Hong’s film is a story of twin bereavement; of Junn, an emigrant Cambodian (Cheng PeiPei) who speaks no English, living in a care home and grieving the recent accidental death of Kai, her only son (Andrew Leung); and of Richard, her son’s English lover (Ben Wishaw) who is still shell-shocked by his loss and who speaks no Chinese. Junn did not know that Kai was gay; Richard alternates between secrecy and revelation in his attempts to befriend Junn. Richard hires Vann (Naomi Christie) ostensibly to translate for Junn and Alan (Peter Bowles) who is courting Junn, but Vann also translates for Richard. The lean, wiry and bearded Wishaw brings a marvellous natural intensity to the part: flashbacks of conversations and tender caresses exchanged between the lovers in their bedroom (overexposed to create a luminous intimacy); nervous energy and exasperated shrugs in his desire to please both lover and mother; red-eyed outbursts of anger and frustration. Wishaw is a joy to watch and it’s obvious that the camera loves him. Cheng’s acting style is different; she alternates between a naturalistic facial passivity used to indicate a bewildered solipsism, accentuated all the more by the way the camera lingers over her close-ups, and the more traditional melodramatic Chinese acting delivery style, utilising heightened facial gestures and raised voice “harrumphs” to punctuate the more gentle comedy between Junn and Alan. Sections of Lilting feel as if they are shot as extended takes with a couple of cameras (or more) in a small enclosed space, but this accentuates the emotional resonances of the exchanges; viewers are encouraged to read between the words said or not said. In direct contrast to language, erected oftentimes as defensive, evasive barriers to who (or how) we are, bodily non-verbal signifiers of touch, facial tics, caresses, and shrugs in Lilting offer an expressive expansiveness that exceeds words.

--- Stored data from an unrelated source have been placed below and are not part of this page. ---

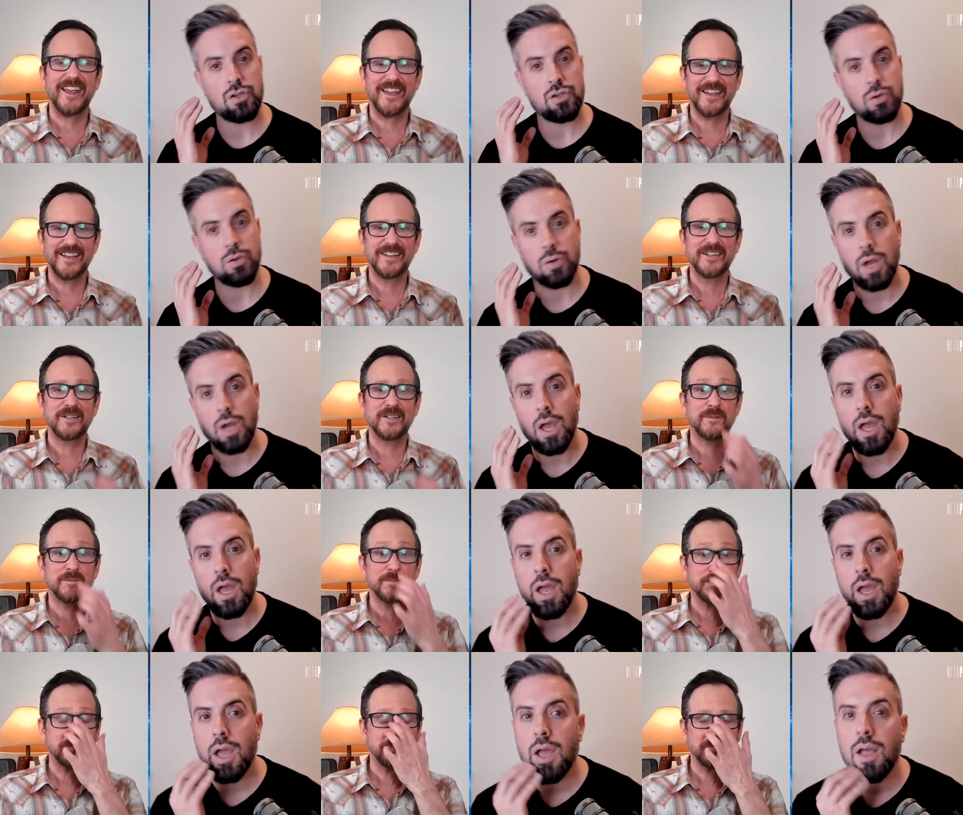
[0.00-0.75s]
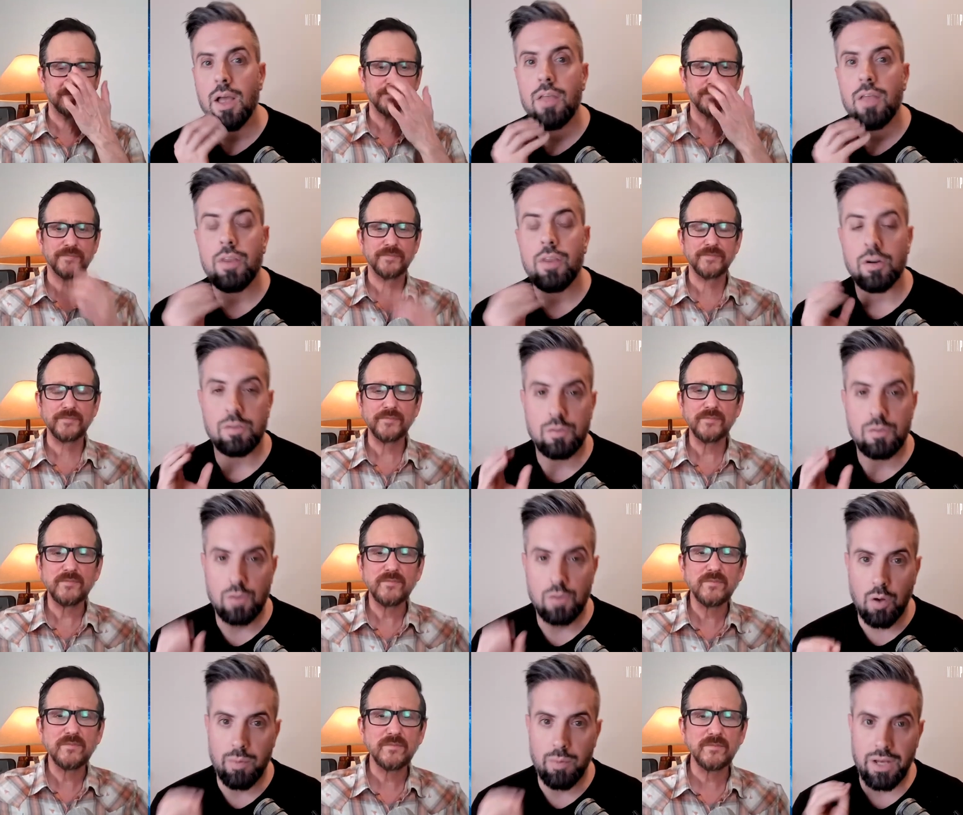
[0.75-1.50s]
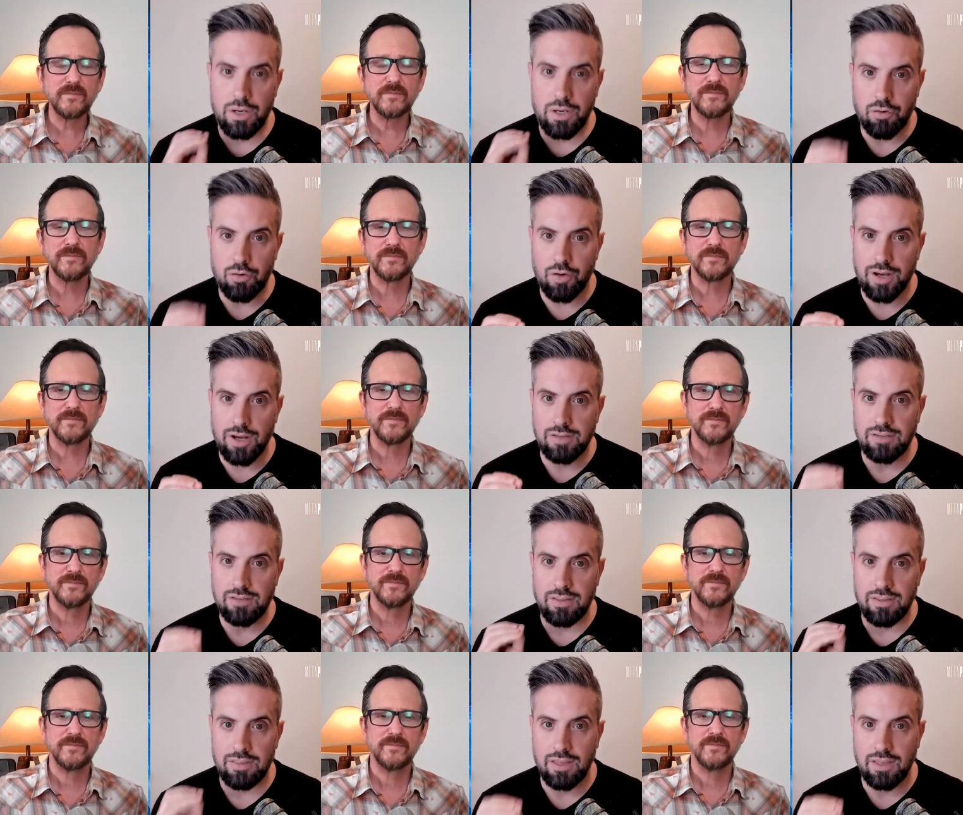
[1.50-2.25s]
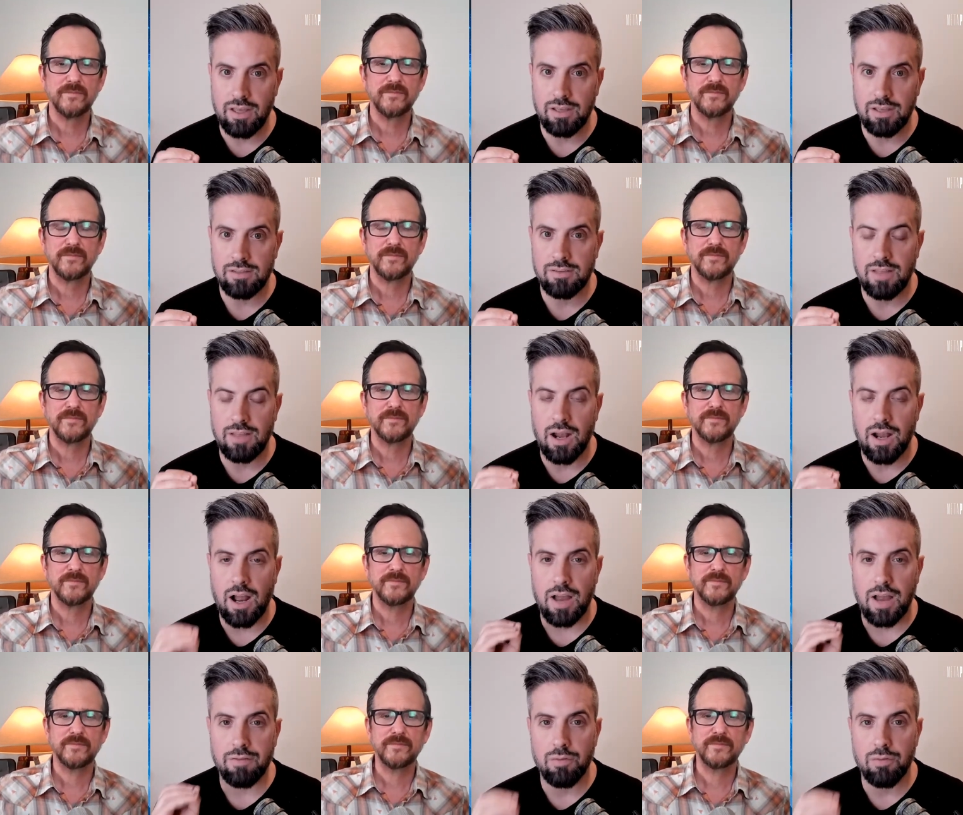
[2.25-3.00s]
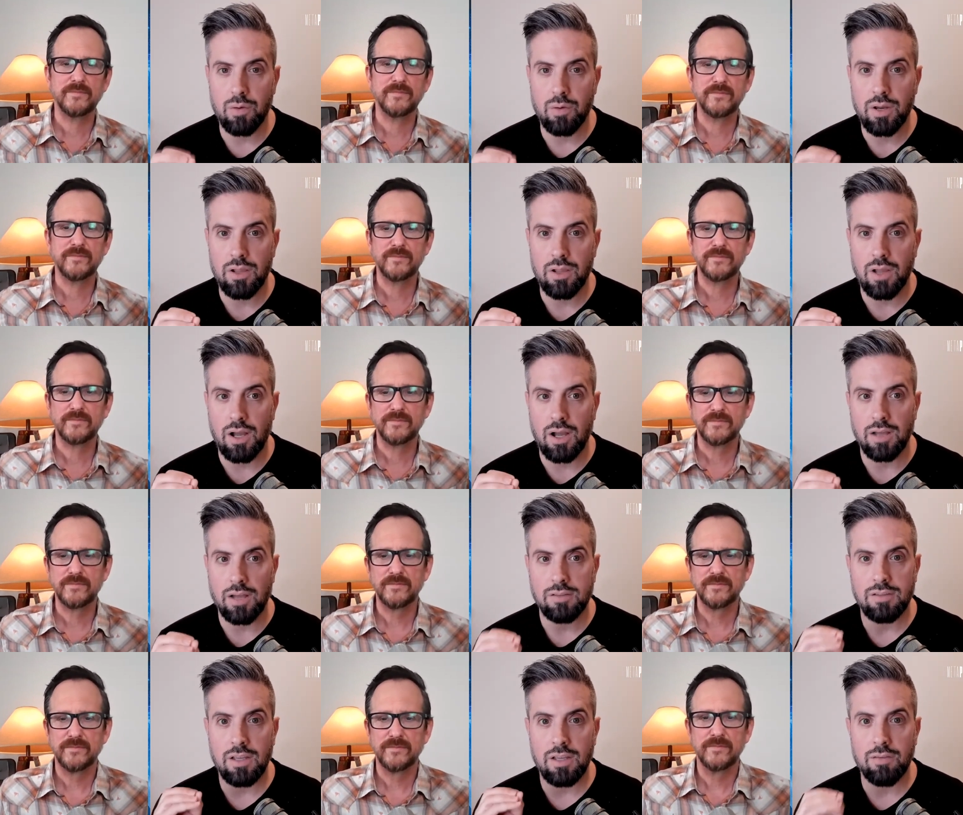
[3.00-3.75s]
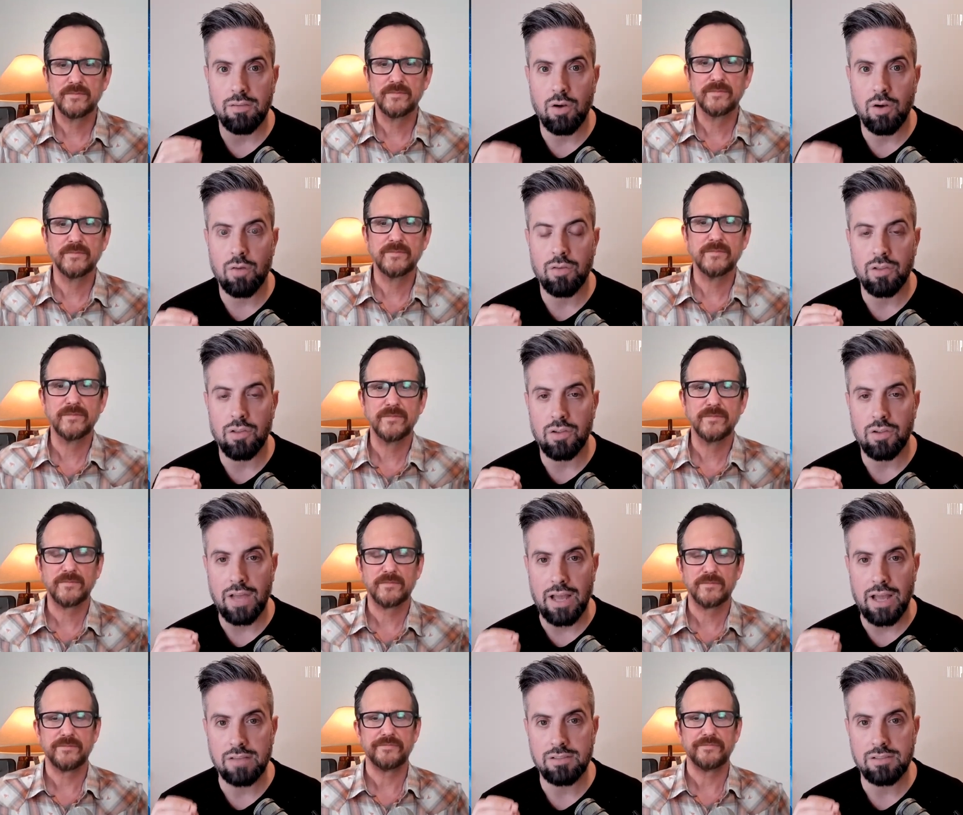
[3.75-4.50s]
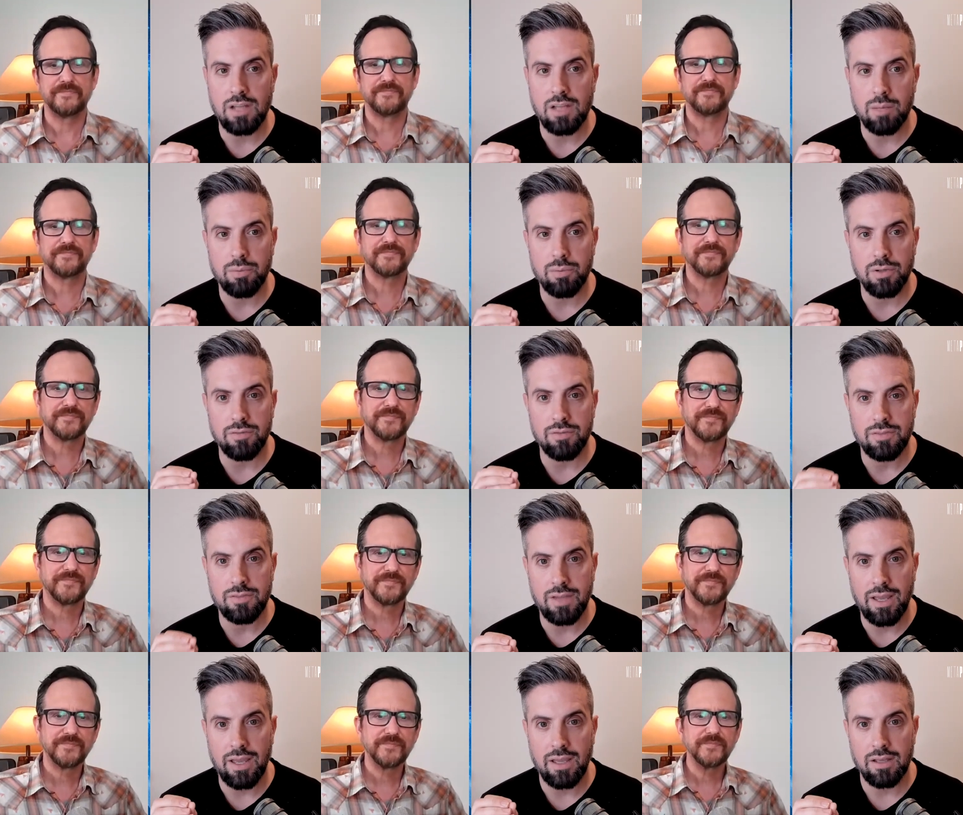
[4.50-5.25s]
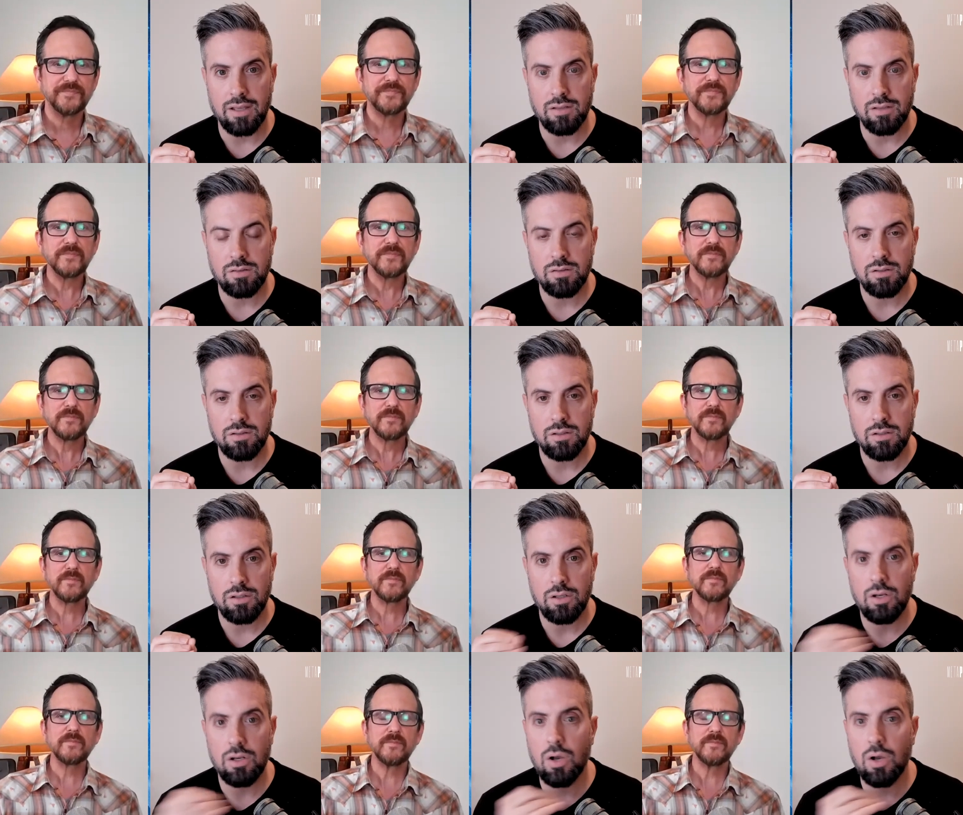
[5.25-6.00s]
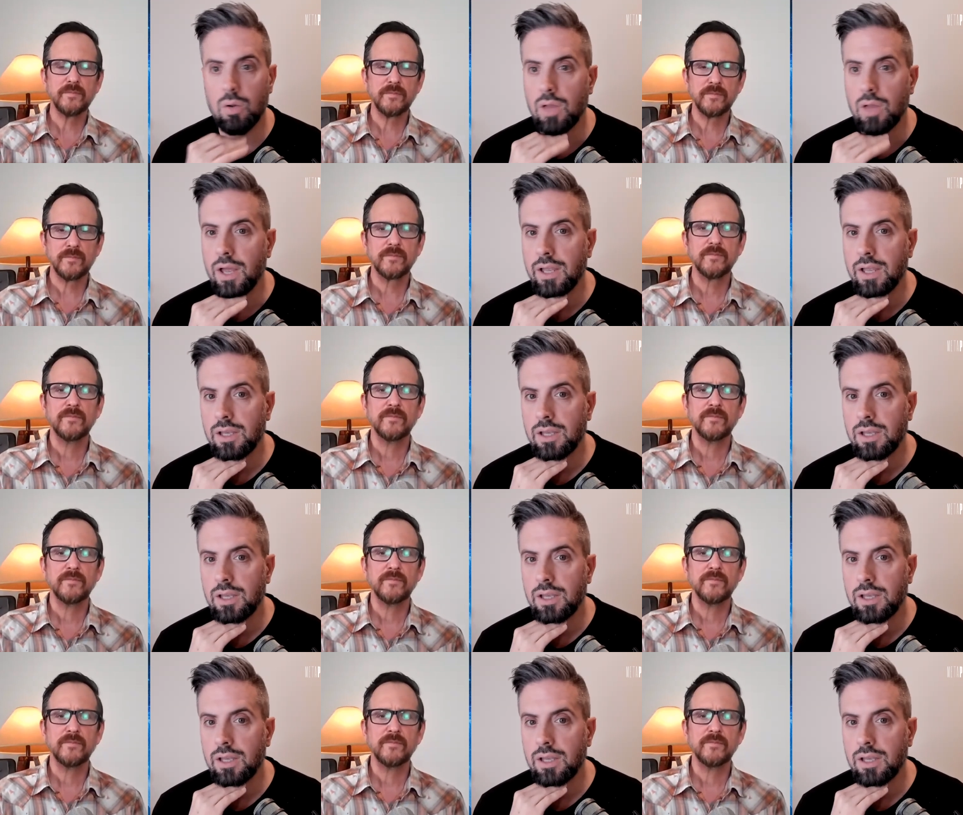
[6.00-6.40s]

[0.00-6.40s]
Speaker 1: dude there's so many crazy things that I've realized even over the last couple of days. You know, like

The flashbacks in Lilting, some of which are repeated with only slight differences, indicate a trauma not easily resolved, a memory not easily let go of. These episodes function as traces and echoes of a presence that can’t, of course, now coalesce spatially: the whiff a body that once inhabited space, the dent in the bed that was once slept in, disembodied or soundless speech. Despite the dramatic potential of its plot line, Hung’s film is more of a mood piece. However, Lilting isn’t always so successful in exploring characters’ complex motivations. For example, Junn’s desire to be the most important figure in her son’s life is taken for granted rather than examined; defensive, hostile and vulnerable in equal measure, Kai remains an enigma; also, what exactly Richard wants from Junn is perhaps more complicated than meets the eye. That said, Junn’s lyrical epiphany about aging, memory and loss at the end of the film, diegetically motivated by Richard but actually addressed to no one and everyone, is perhaps the most moving sequence in the film.
Reservations aside, made under the Microwave funding and mentoring scheme from Film London, Lilting makes wonderful use of its shockingly small budget. It’s a shame that it was given only one public screening at the DCA.